PROVIDED ENTRIES:

● ● ● ● ●

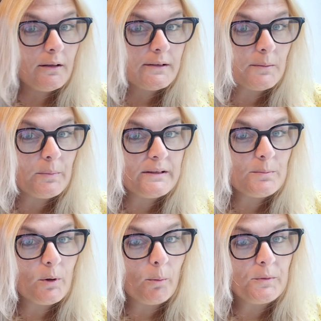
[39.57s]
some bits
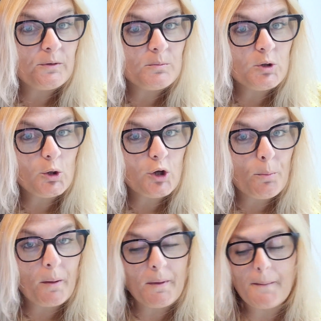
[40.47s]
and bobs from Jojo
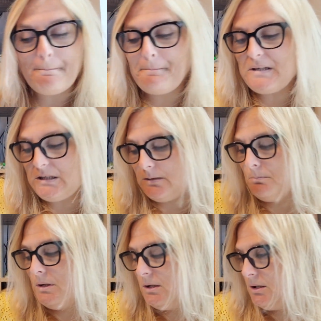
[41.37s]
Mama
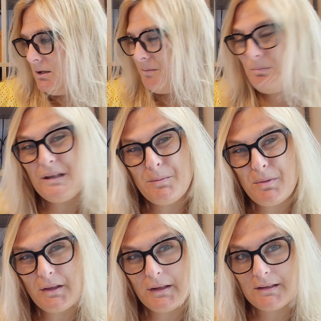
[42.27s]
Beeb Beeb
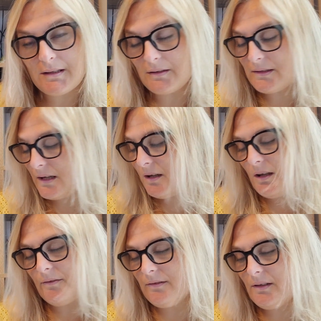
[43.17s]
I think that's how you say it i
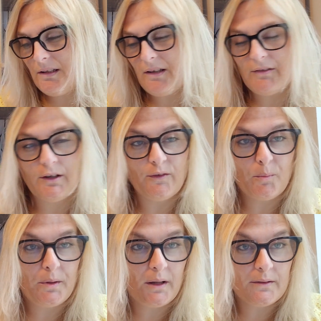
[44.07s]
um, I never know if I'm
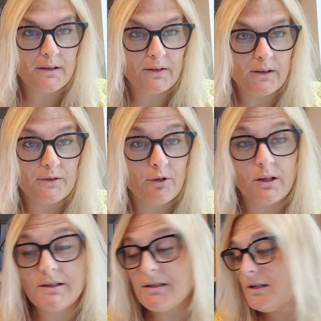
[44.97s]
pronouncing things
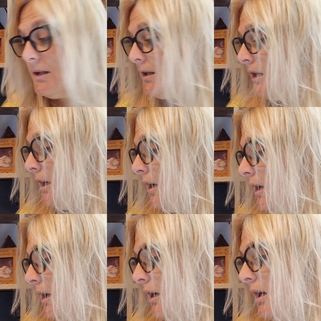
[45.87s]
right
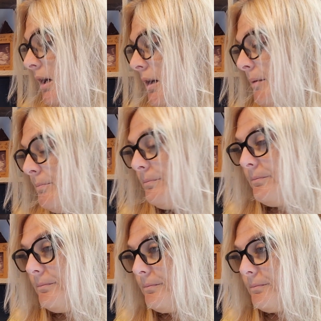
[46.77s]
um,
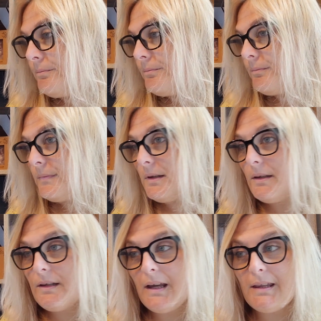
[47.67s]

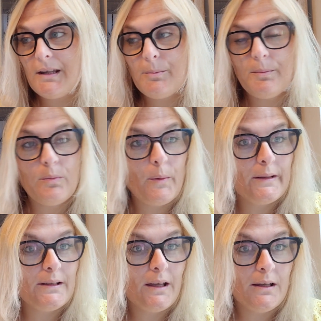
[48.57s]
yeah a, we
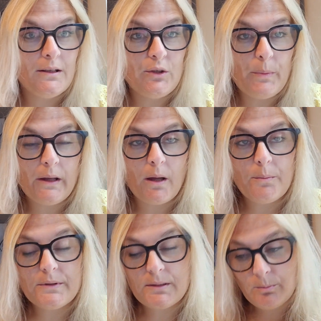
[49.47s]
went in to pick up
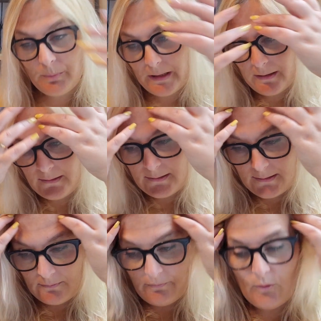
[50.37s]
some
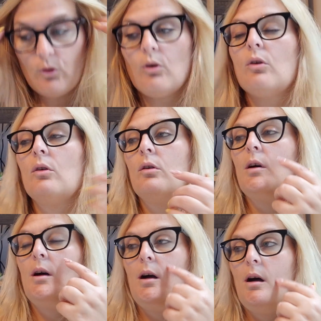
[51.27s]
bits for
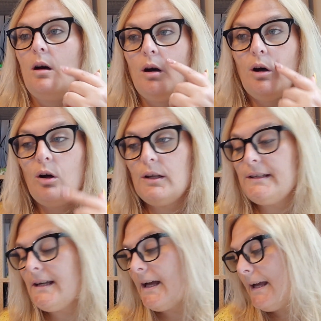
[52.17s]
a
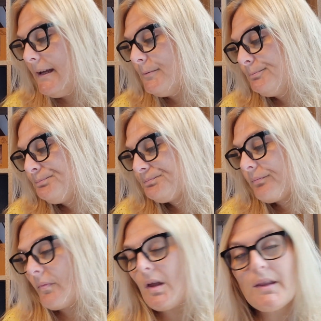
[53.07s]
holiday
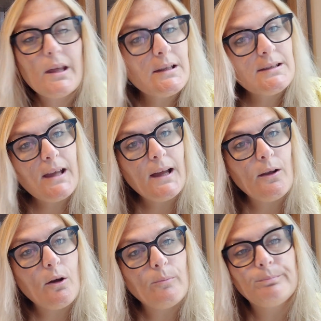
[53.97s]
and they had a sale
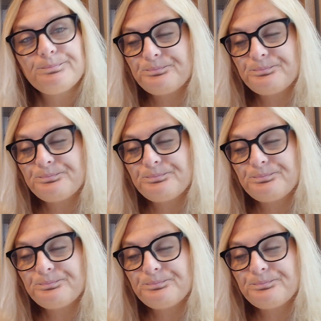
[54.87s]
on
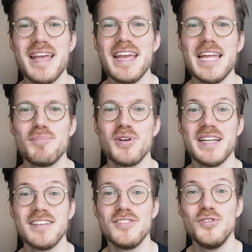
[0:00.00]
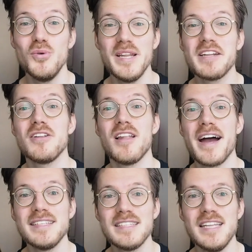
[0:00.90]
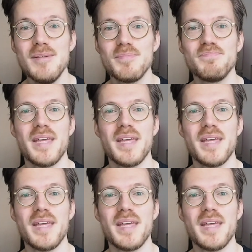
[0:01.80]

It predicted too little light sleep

● ● ● ● ●

WHAT TO PRODUCE:
If a record holds a picture, drop the picture and return the rest of it exactly.

SOLUTION TO THIS PROBLEM:
[39.57s]
some bits
[40.47s]
and bobs from Jojo
[41.37s]
Mama
[42.27s]
Beeb Beeb
[43.17s]
I think that's how you say it i
[44.07s]
um, I never know if I'm
[44.97s]
pronouncing things
[45.87s]
right
[46.77s]
um,
[47.67s]

[48.57s]
yeah a, we
[49.47s]
went in to pick up
[50.37s]
some
[51.27s]
bits for
[52.17s]
a
[53.07s]
holiday
[53.97s]
and they had a sale
[54.87s]
on
[0:00.00]
[0:00.90]
[0:01.80]

It predicted too little light sleep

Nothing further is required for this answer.